Right now, University of Texas at Austin President Bill Powers is considering a recommendation to increase tuition by the maximum the Board of Regents indicated it would consider (2.5 percent for undergraduates, a higher percentage for law and graduate students). As part of an effort to create the impression of public support for the increase, UT administrators held a series of closed-door meetings with a hand-picked group of student and faculty leaders known as the Tuition Policy Advisory Committee (TPAC). The Daily Texan requested admittance to these meetings, and despite a state law intended to make this process more open, the Texan (and other interested media) were denied admittance to the closed-door meetings.

Right now, UT and Gov.

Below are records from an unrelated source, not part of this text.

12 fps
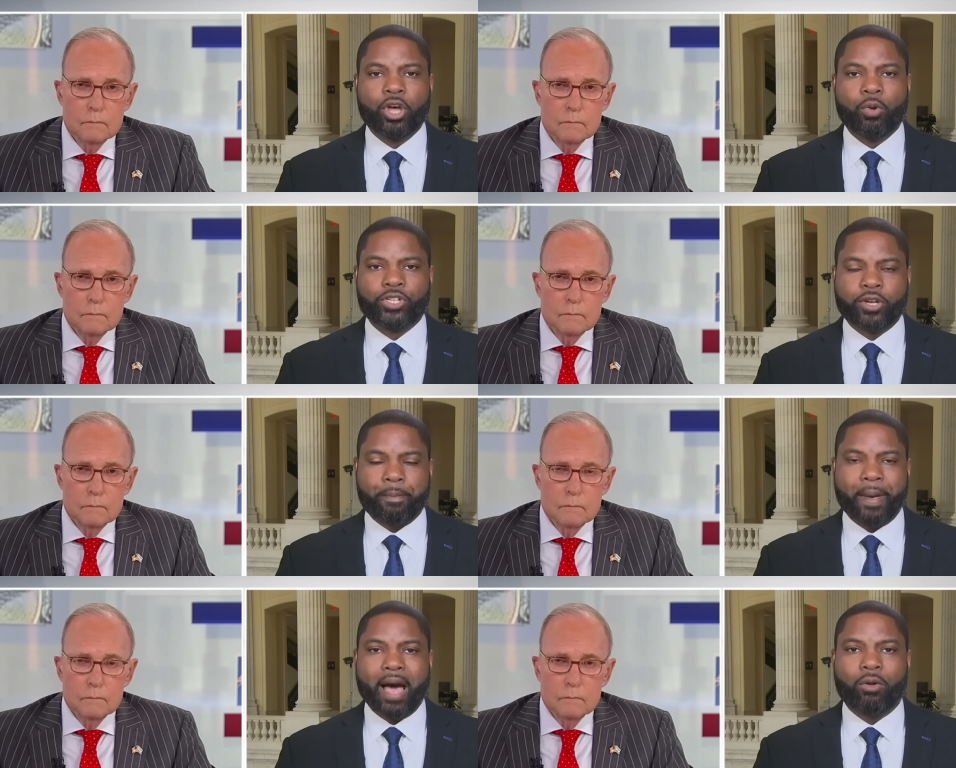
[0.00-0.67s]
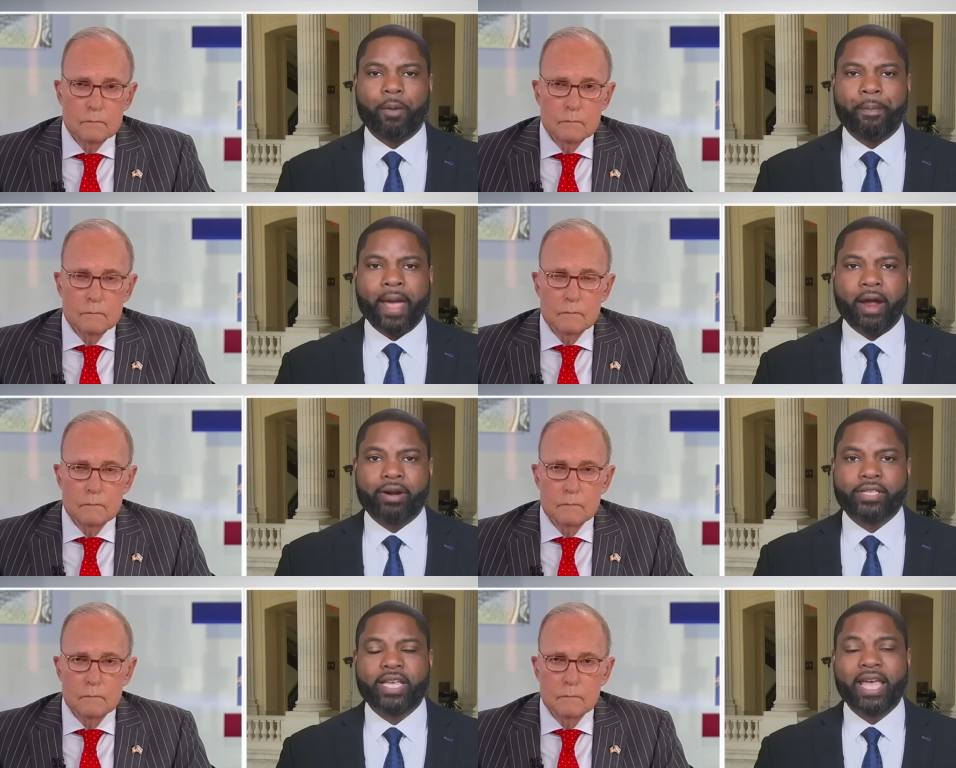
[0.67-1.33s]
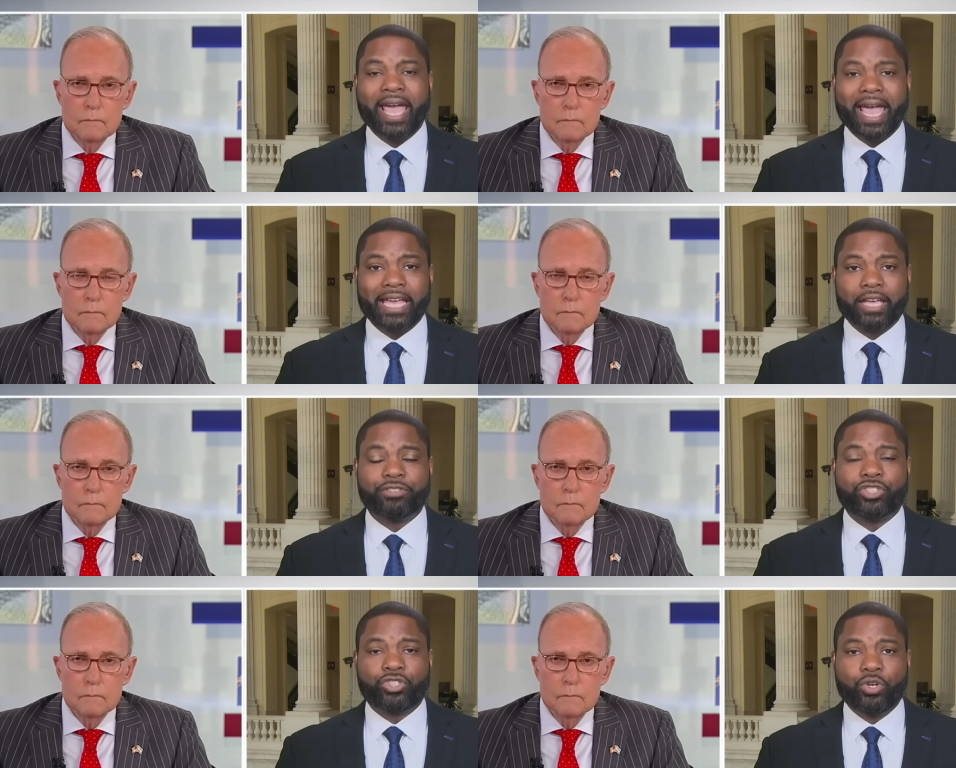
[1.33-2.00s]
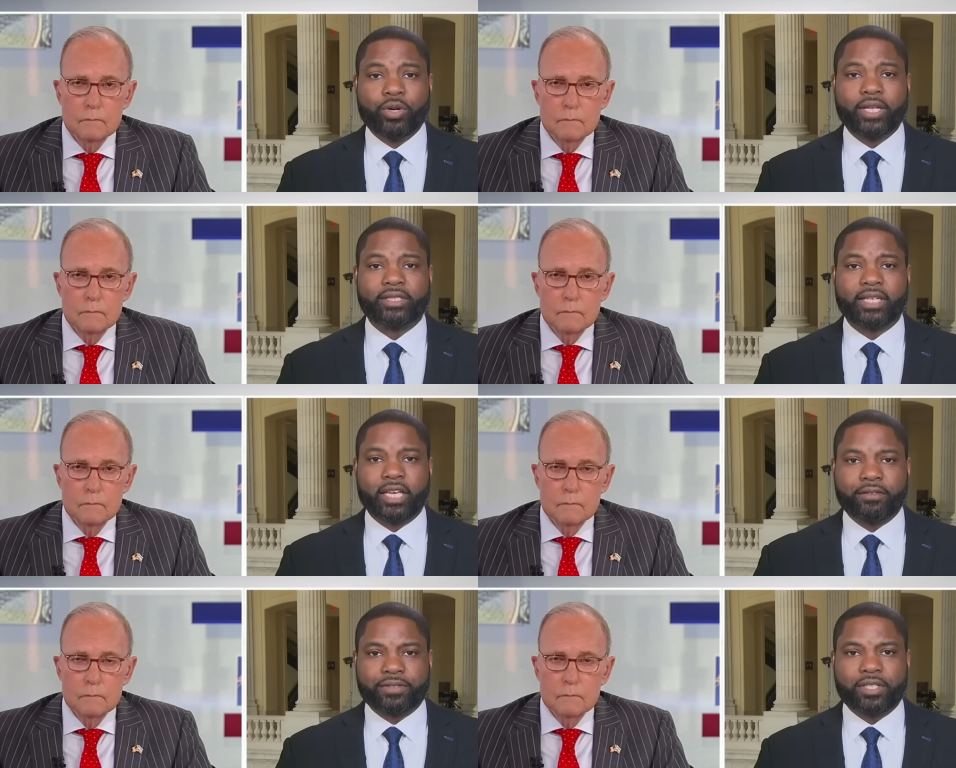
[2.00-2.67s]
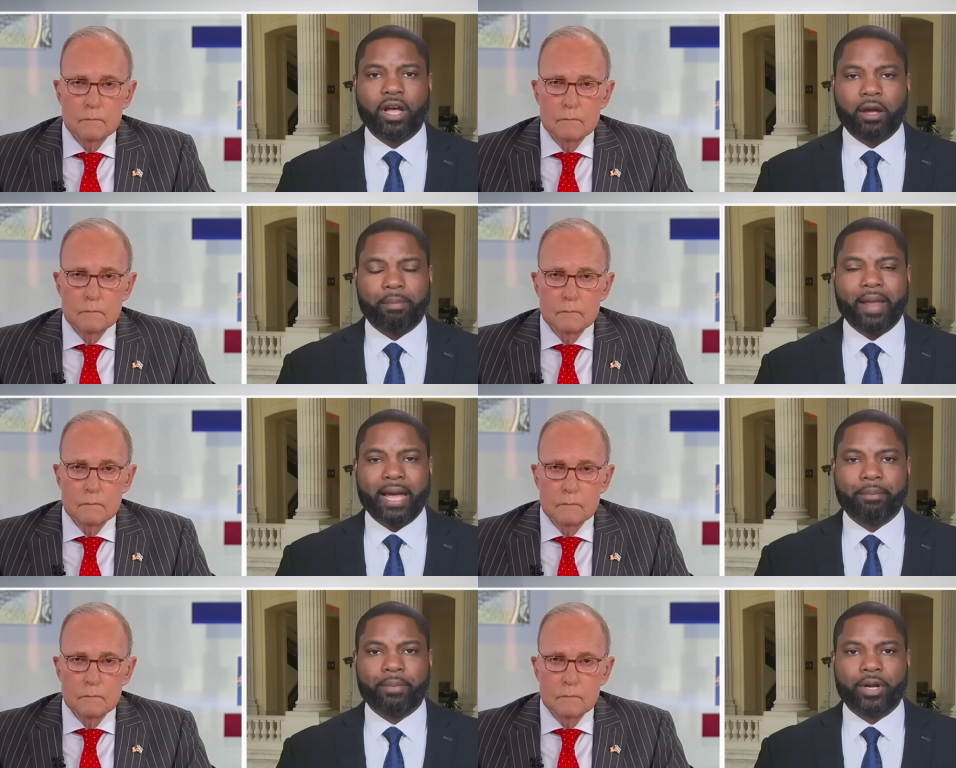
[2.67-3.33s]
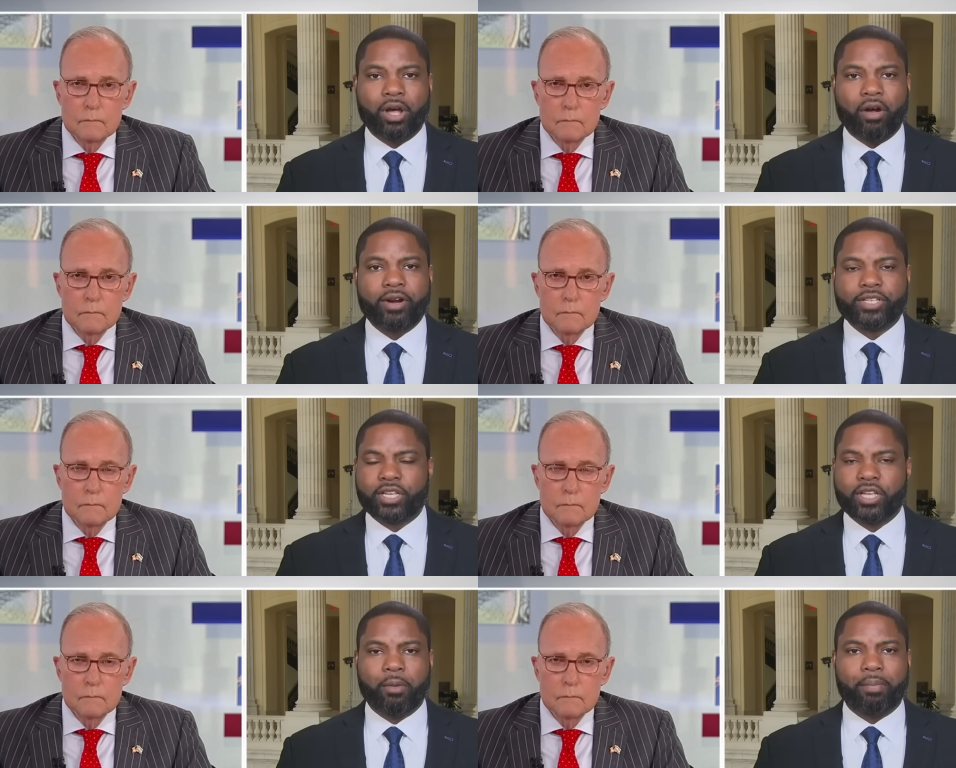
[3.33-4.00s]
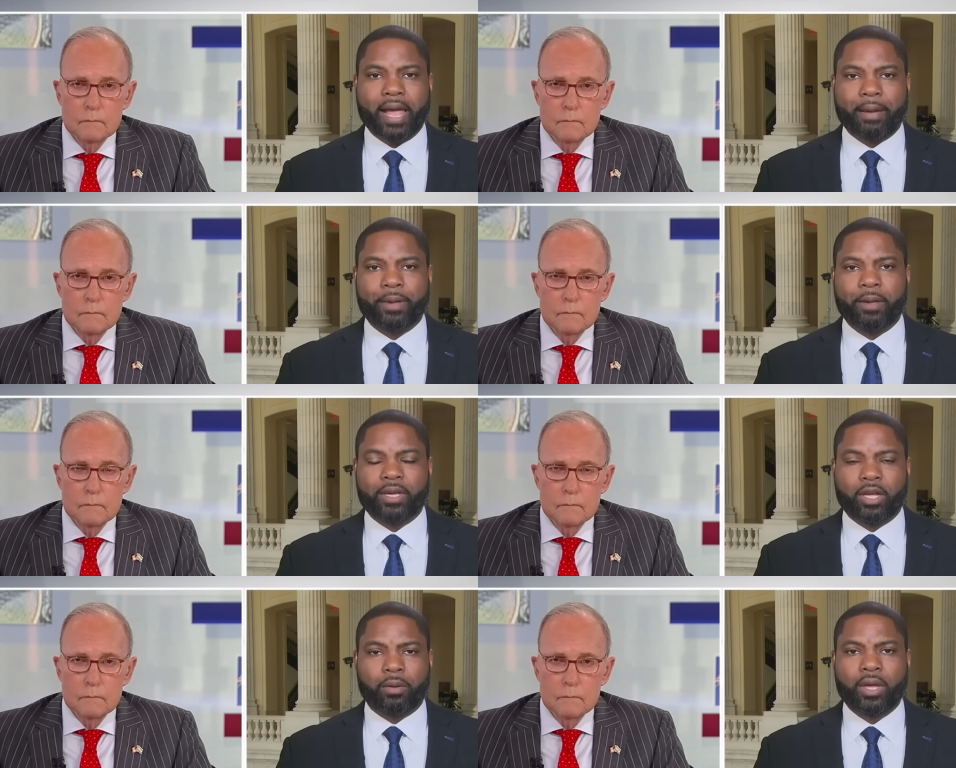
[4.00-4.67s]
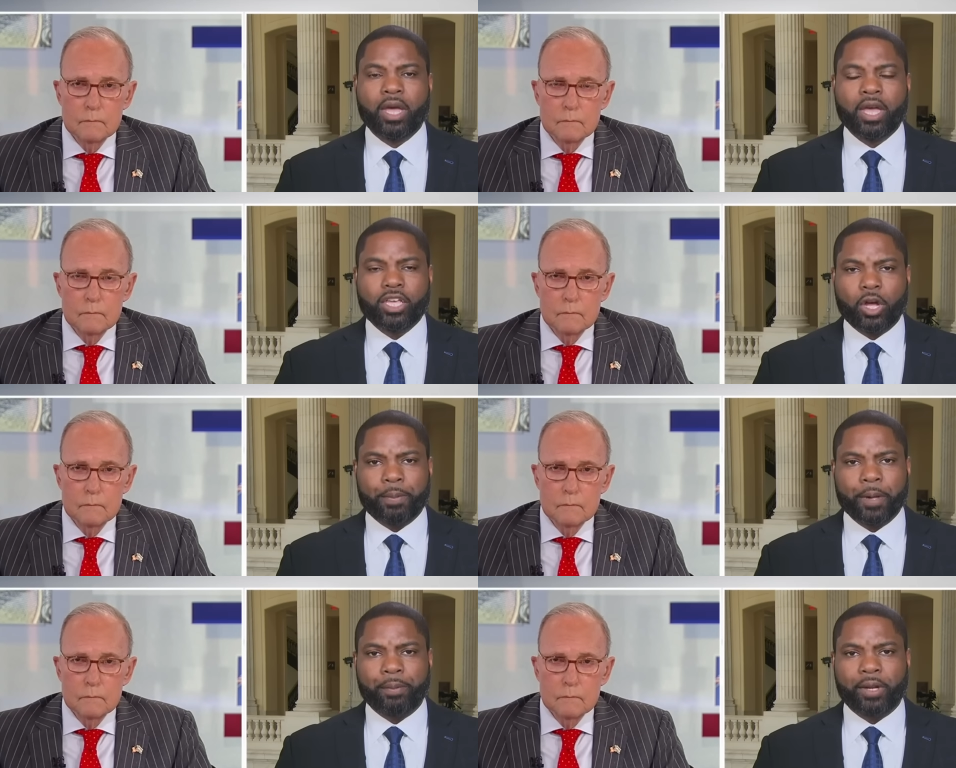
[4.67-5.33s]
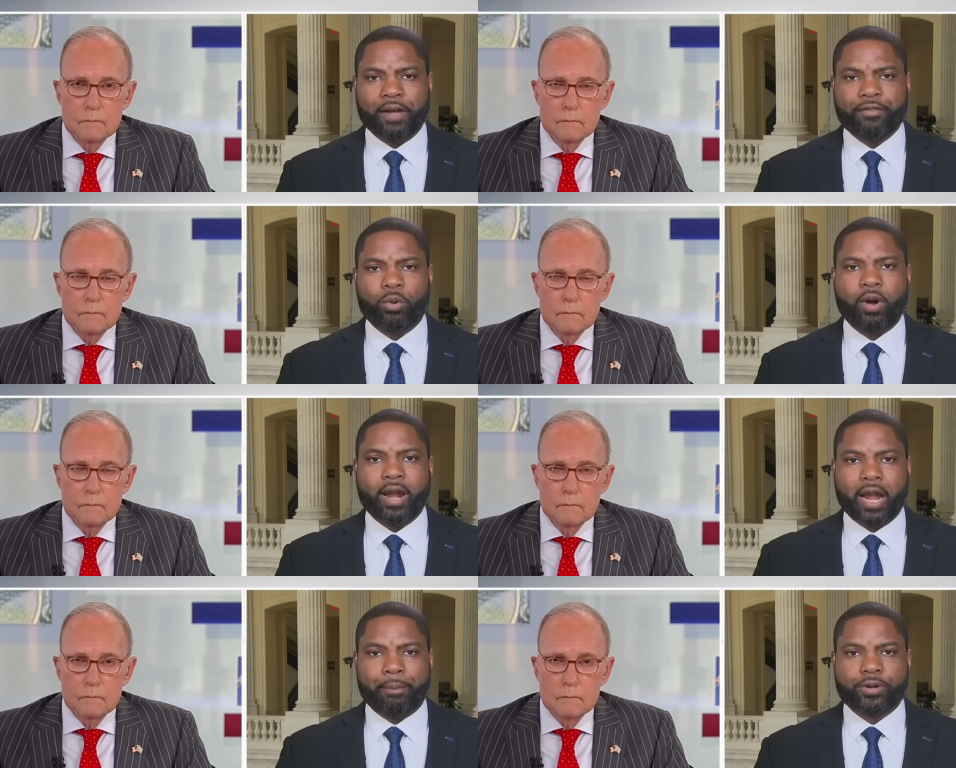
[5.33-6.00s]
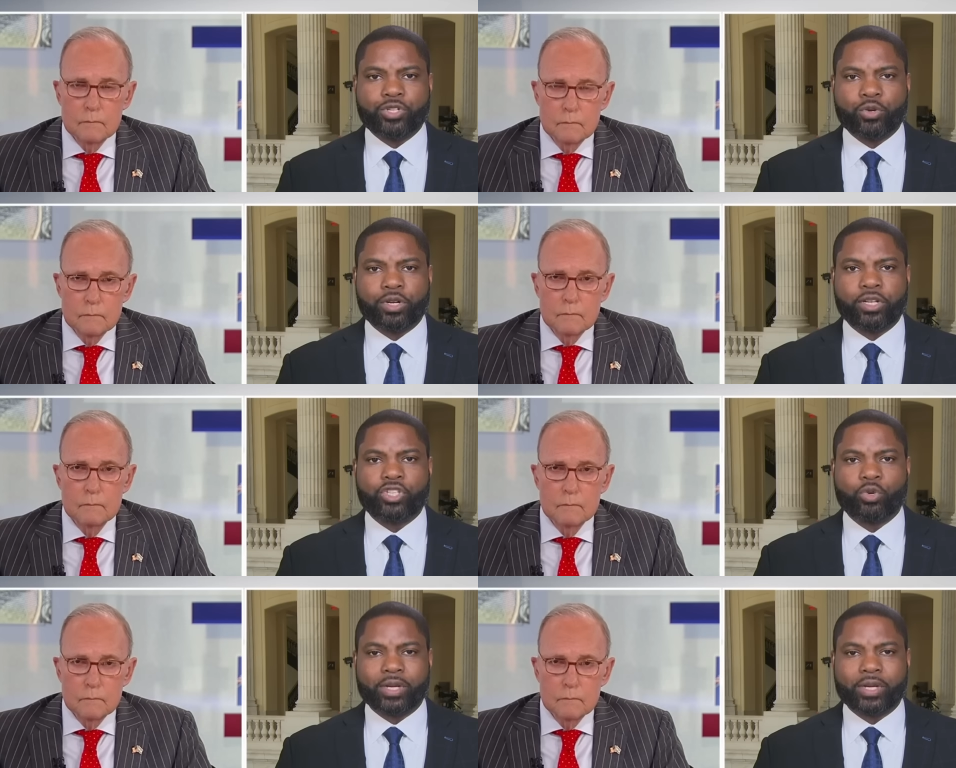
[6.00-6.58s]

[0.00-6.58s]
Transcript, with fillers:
Speaker 1: which empower parents and give students and gives young black minorities and young black people, young young people everywhere an opportunity to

Rick Perry are locked in a bitter conflict over reform of public universities. Perry wants more cost-controls and faculty to teach more, while UT administrators and their allies are fighting his financial reforms and continuing to raise tuition. And it appears open government may be a casualty of this fight as well.

UT held closed-door meetings in spite of the fact that Rep. Bryan Hughes (R-Mineola) passed an amendment to SB 5 that required fee advisory committee meetings to be open to the public. Many conservatives had serious reservations about SB 5 (which eliminated a series of statistical and financial reports that state universities have to make), but most remained quiet about it because House Higher Education Committee Chairman Dan Branch (R-Dallas) agreed to remove the parts of the bill they disliked the most and because he kept the Hughes amendment on the bill.

The issue of transparency in the budget and tuition-setting process is significant because a lot of the student government officials – who are seniors – support the administration’s spending and tuition increases, knowing they won’t have to face their voters (the students) again. The closed-door meetings are designed to shield them from what little accountability exists in this process. Right now, a legislative committee is examining transparency in higher education.

Here is the link to today’s Daily Texan article, which details all of this: https://www.dailytexanonline.com/news/2011/11/28/committee-sends-tuition-recommendations-powers

Note the key relevant passage of the Texan article:

TPAC’s meetings were not open to the public because the group only has the power to make recommendations, unlike the Board of Regents, which sets the tuition rates.

Committee co-chair Steven Leslie, executive vice president and provost of the University, said he wants the tuition-setting process to be transparent, but the TPAC meetings are closed because members discuss confidential budget information.

TPAC co-chair Kevin Hegarty, vice president and chief financial officer for the University, said the meetings are closed for the sake of the committee members.

“It has to do with making people feel open to expressing their opinions,” Hegarty said.

How can the budget of a state agency be confidential? The Texas Public Information Act (Government Code, Chapter 552) declares agency budgets to be an open record. Further, the Texas public information act declares that “The people, in delegating authority, do not give their public servants the right to decide what is good for the people to know and what is not good for them to know.”

How can UT close these meetings? The Hughes open government amendment reads as follows:

Sec. 54.5033. STUDENT FEE ADVISORY COMMITTEE MEETINGS OPEN TO PUBLIC. (a) A student fee advisory committee established under this chapter shall conduct meetings at which a quorum is present in a manner that is open to the public and in accordance with procedures prescribed by the president of the institution.

(b) The procedures prescribed by the president must:

(1) provide for notice of the date, hour, place, and subject of the meeting at least 72 hours before the meeting is convened; and

(2) require that the notice be:

(A) posted on the Internet; and

(B) published in a student newspaper of the institution, if an issue of the newspaper is published between the time of the Internet posting and the time of the meeting.

(c) The final recommendations made by a student fee advisory committee must be recorded and made public.

 

The only advisory committee specifically mentioned in Chapter 54 is the student fee advisory committee, which advises students on the student service fee, but not tuition. UT promised — when seeking tuition deregulation — that they would consult student leaders, but that promise — and the advisory committee created to keep that promise — did not receive statutory recognition. Therefore, while UT is completely ignoring both the intent and spirit of the Hughes amendment, they may have a decent case that they are following the letter of the law.

Gov. Rick Perry and the Texas Public Policy Foundation are trying to make higher education more transparent and give Texas taxpayers and UT students a better value for their hard-earned money. The fact that UT is trying to set its tuition and write its budget behind closed doors shows why these reform proposals are needed and long overdue .

This is yet another instance of the UT administration undermining open government. The normal penalty for violating the Texas Open Meetings Act (Chapter 551 of the government code) would be that the actions of any closed meeting would be void, meaning in this case that UT would have to withdraw the tuition increase and start over. The reaction to this incident will show whether legislative leaders are willing to join with the governor in seeking more transparency in higher education or whether they are merely water-carriers for big-spending university administrators.